> **Brief**:
Every line of the material below that contains the string "frames" must appear in the answer.

+++++

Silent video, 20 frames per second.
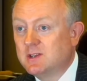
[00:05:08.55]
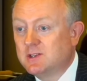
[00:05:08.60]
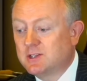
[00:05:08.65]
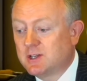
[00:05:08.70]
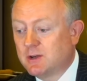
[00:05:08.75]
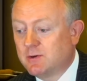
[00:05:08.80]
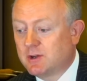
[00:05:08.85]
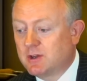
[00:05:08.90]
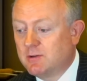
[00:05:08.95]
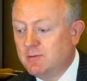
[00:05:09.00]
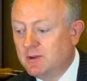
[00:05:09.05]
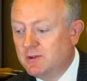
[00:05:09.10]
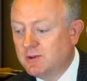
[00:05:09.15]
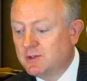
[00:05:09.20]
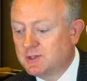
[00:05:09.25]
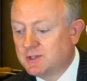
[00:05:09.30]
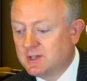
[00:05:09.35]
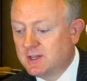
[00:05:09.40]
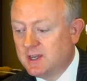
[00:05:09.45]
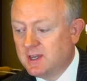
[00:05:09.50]
So a
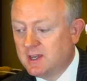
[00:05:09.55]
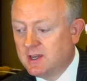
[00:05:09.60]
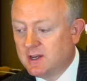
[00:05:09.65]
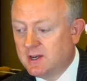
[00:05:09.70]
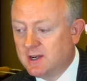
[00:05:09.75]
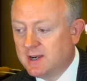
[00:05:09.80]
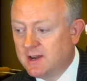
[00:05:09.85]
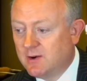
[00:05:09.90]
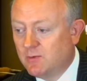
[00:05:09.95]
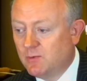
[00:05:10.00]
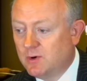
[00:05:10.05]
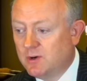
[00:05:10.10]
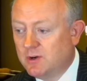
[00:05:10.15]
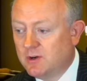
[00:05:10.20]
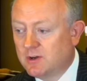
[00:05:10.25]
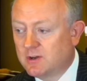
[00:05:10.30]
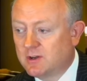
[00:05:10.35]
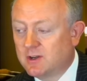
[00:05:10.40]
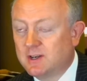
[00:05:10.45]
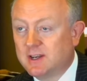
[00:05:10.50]
community, a
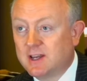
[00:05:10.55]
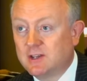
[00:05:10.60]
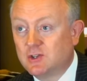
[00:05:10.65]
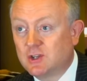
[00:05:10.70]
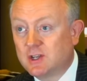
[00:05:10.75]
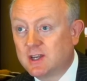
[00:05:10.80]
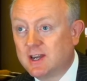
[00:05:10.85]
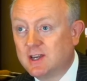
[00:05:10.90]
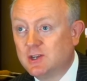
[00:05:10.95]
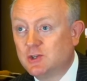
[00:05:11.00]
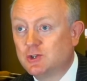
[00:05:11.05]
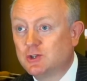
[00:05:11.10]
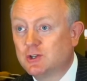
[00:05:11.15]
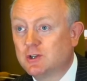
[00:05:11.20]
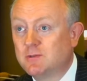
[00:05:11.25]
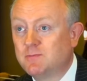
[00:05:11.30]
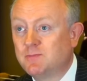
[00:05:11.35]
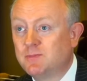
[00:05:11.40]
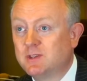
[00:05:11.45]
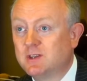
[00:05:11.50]
network and
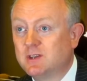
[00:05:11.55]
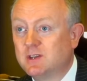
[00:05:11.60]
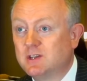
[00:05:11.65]
education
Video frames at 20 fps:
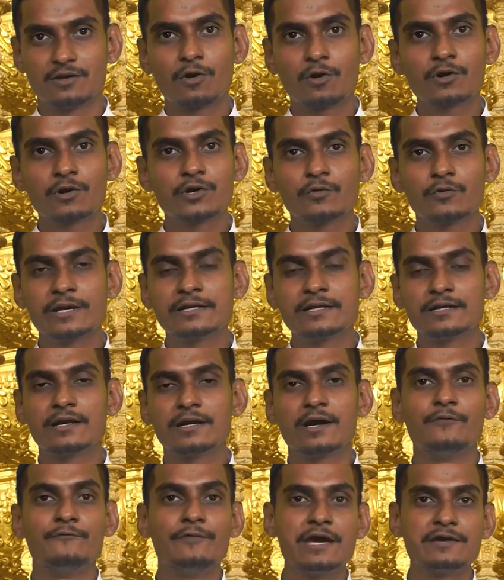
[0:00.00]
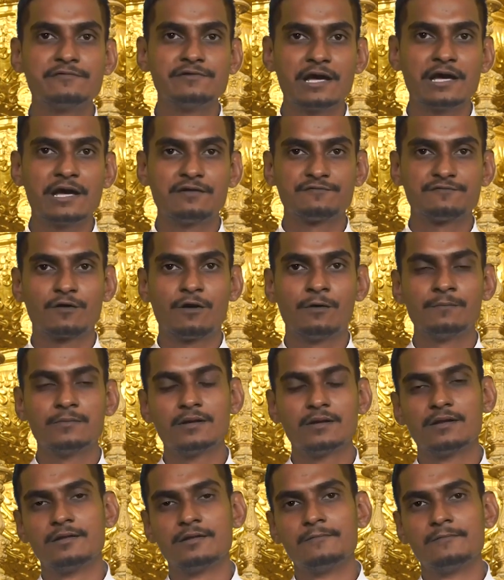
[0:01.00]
not knowing where we are from,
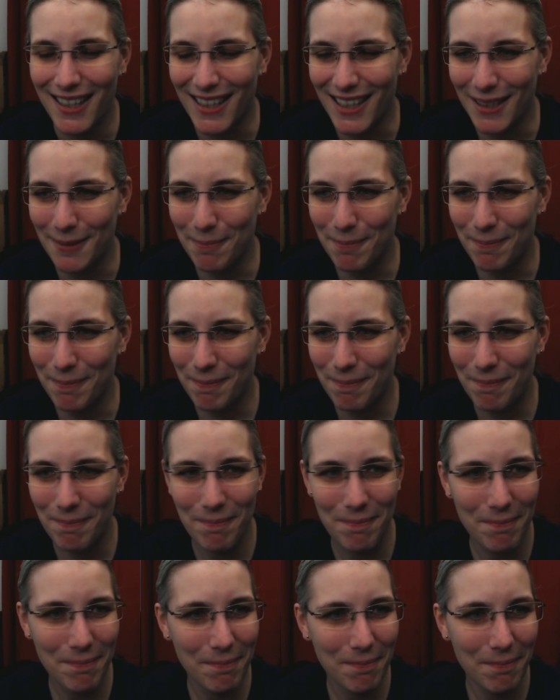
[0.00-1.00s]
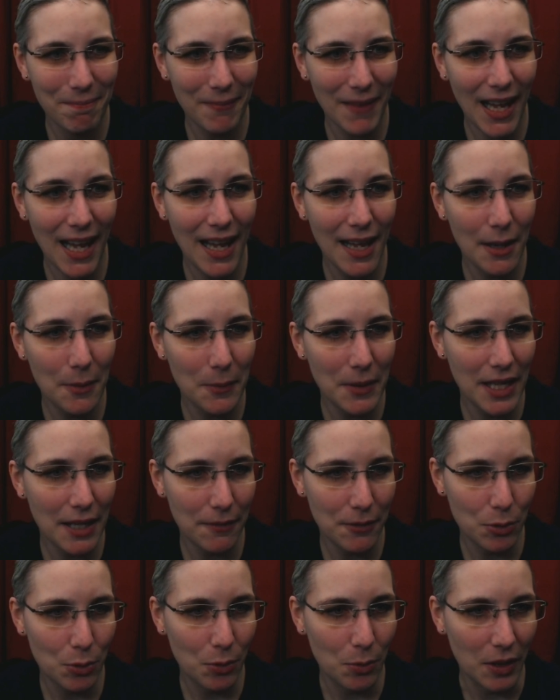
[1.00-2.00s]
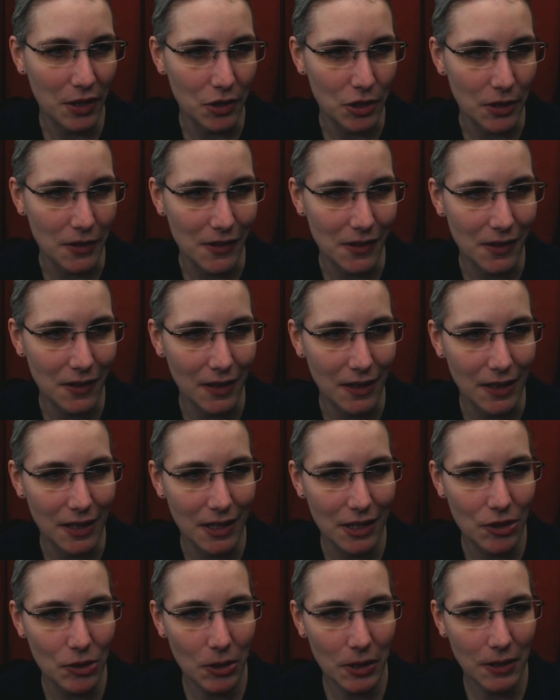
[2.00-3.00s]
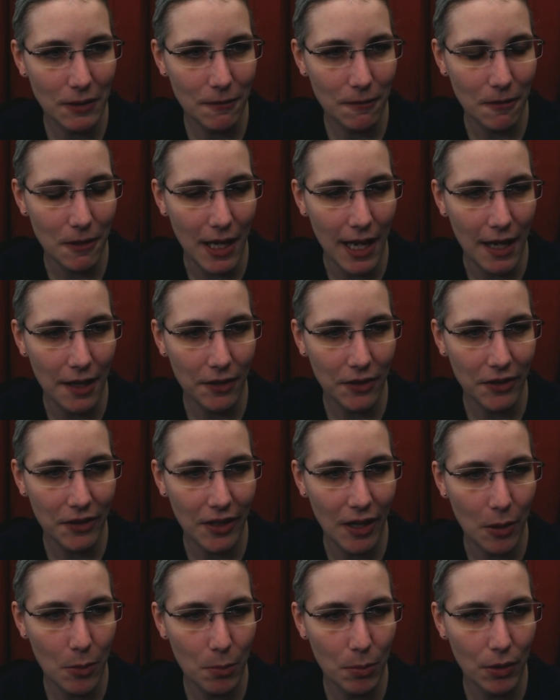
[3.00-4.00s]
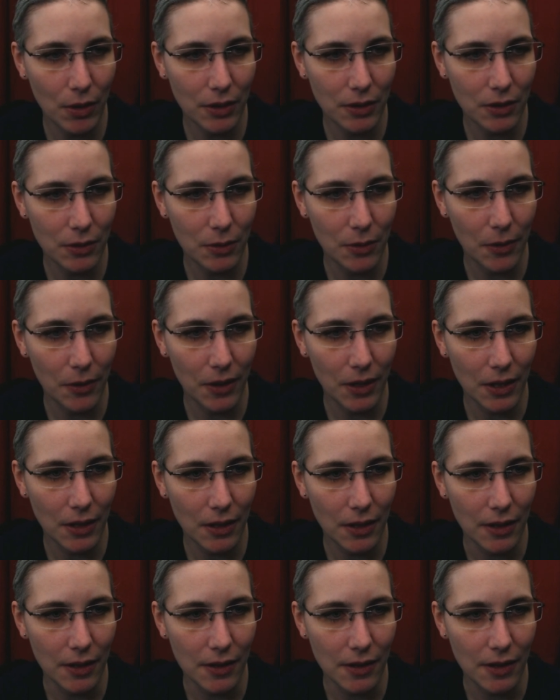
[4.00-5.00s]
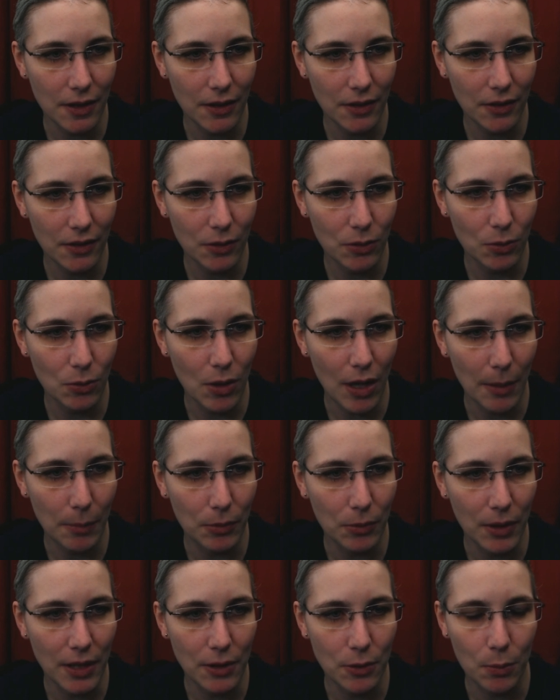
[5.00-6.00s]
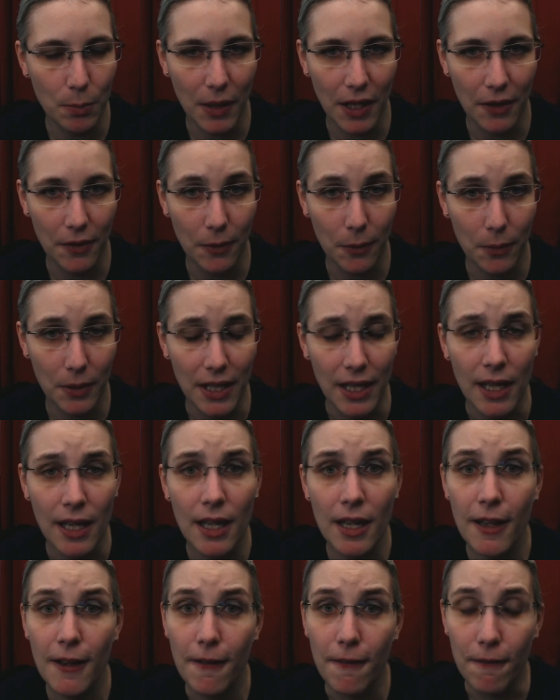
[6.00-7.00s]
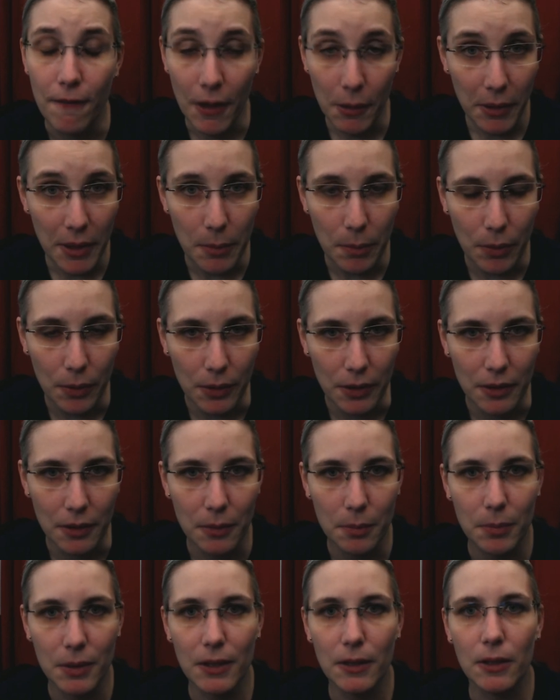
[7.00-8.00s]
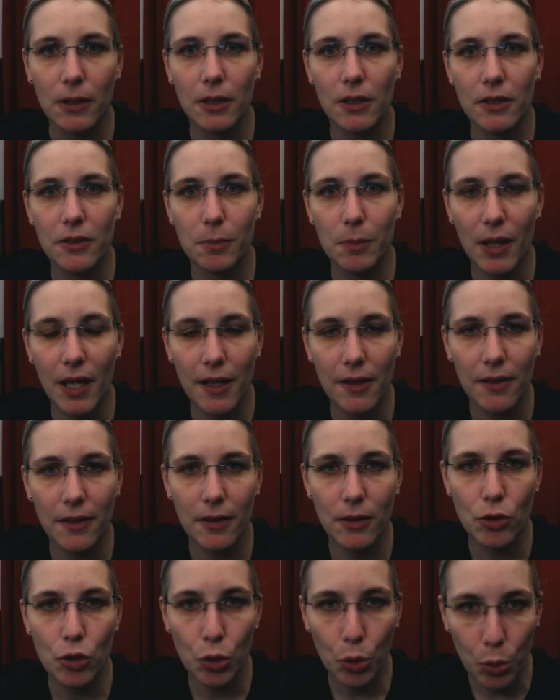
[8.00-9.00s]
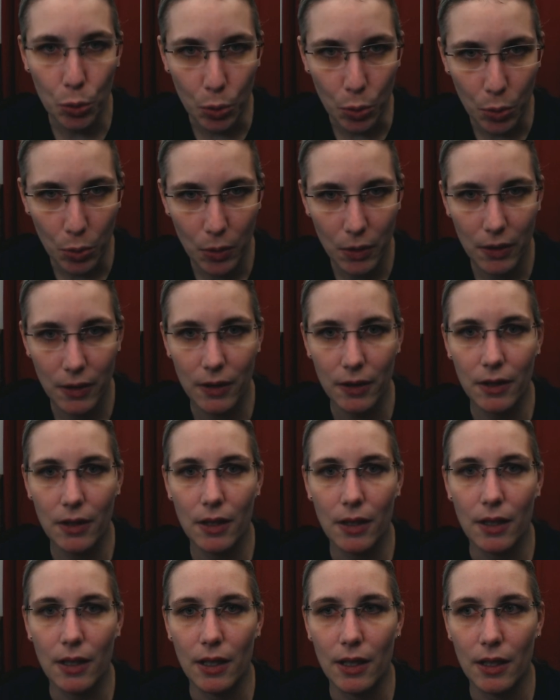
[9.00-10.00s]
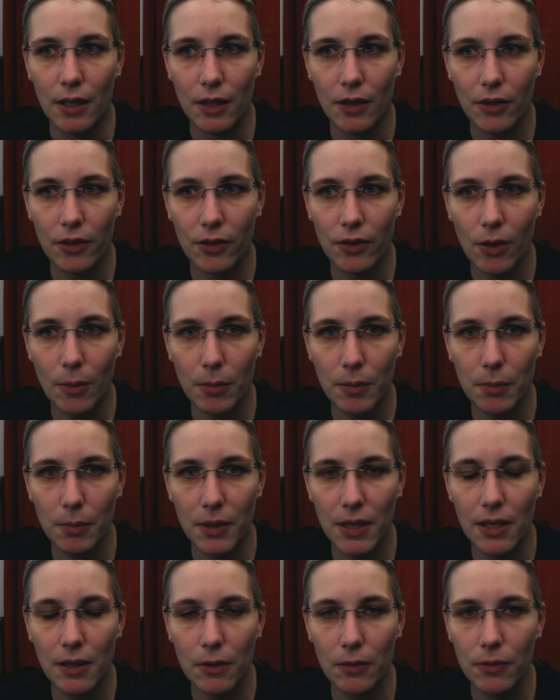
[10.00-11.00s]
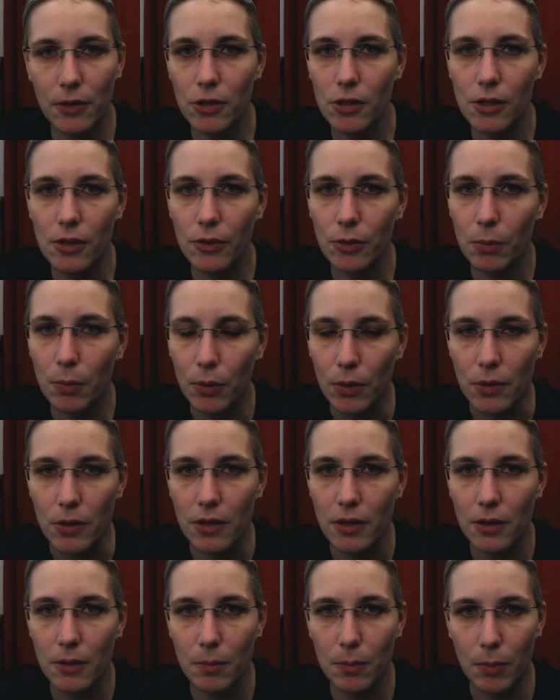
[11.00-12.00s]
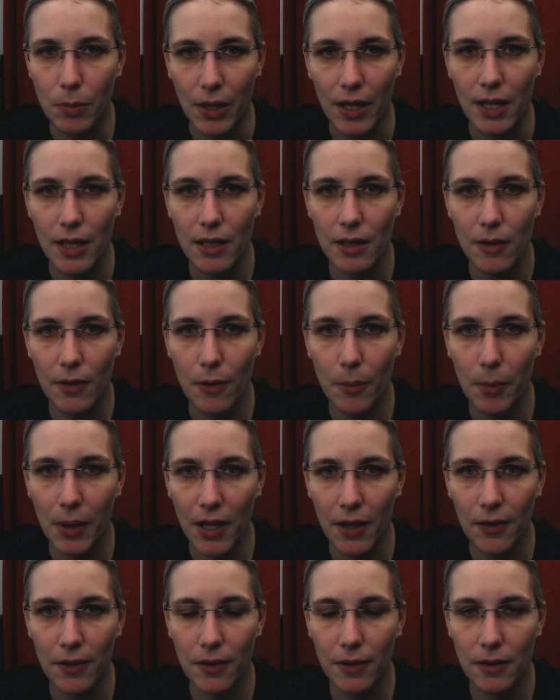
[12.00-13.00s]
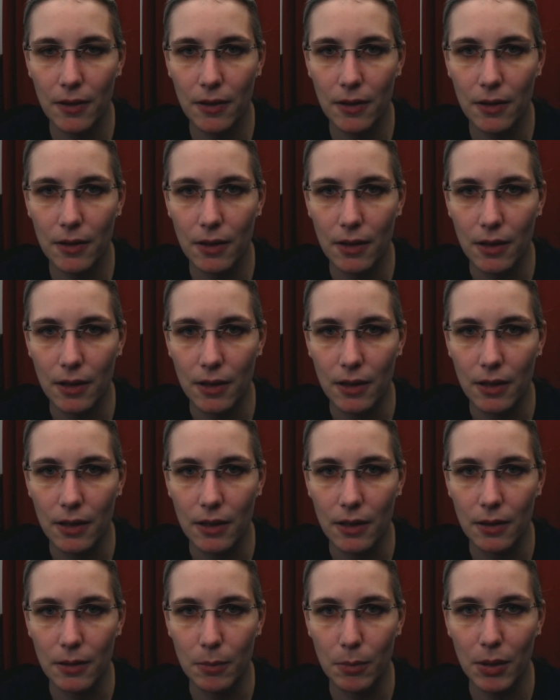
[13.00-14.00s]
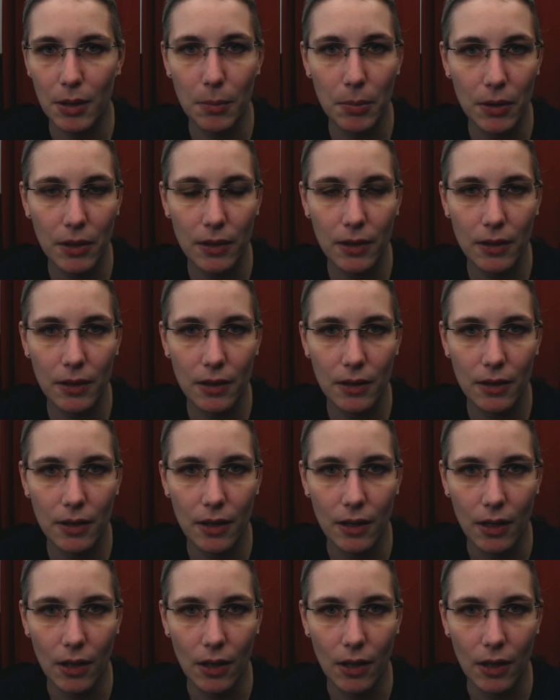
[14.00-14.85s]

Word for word: Um, and we have two questions. John asks, how important do you think it is to upgrade to Python 3? Very important because Python 2 stopped being officially supported by the Python people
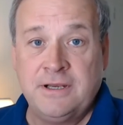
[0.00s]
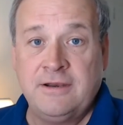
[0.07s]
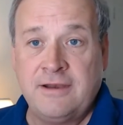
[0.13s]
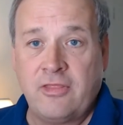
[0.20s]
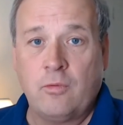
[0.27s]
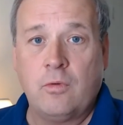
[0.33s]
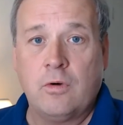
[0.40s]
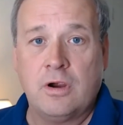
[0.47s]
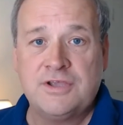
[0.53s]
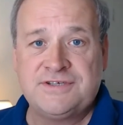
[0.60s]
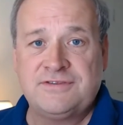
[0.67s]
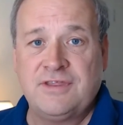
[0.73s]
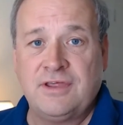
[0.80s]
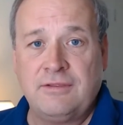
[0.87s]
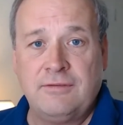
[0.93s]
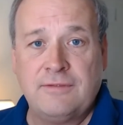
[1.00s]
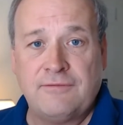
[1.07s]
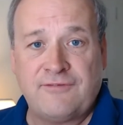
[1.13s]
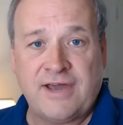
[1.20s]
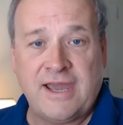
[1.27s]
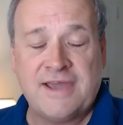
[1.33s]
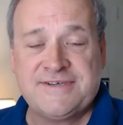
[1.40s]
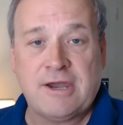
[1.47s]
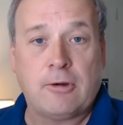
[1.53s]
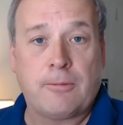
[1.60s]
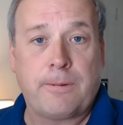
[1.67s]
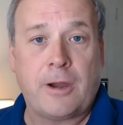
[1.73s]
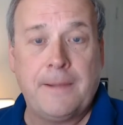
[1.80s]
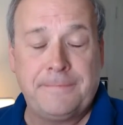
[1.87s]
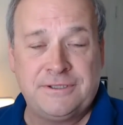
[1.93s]
In other words, the Viasat will
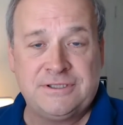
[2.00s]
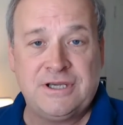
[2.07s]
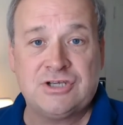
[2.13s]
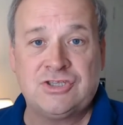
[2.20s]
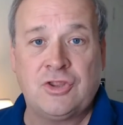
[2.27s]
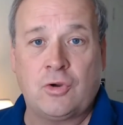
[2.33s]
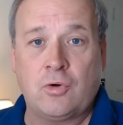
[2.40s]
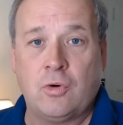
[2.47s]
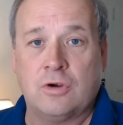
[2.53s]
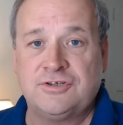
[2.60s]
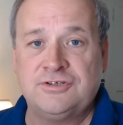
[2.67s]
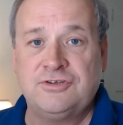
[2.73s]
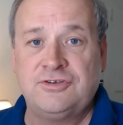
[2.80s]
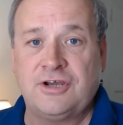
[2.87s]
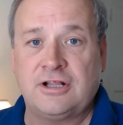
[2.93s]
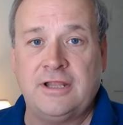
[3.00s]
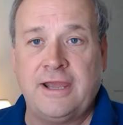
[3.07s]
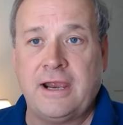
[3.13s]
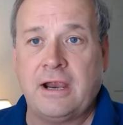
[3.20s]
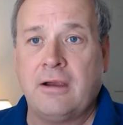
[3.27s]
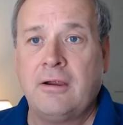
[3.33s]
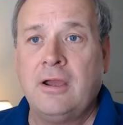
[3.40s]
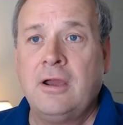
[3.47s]
probably petition the court to declare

+++++

> **Response area**:
Silent video, 20 frames per second.
Video frames at 20 fps:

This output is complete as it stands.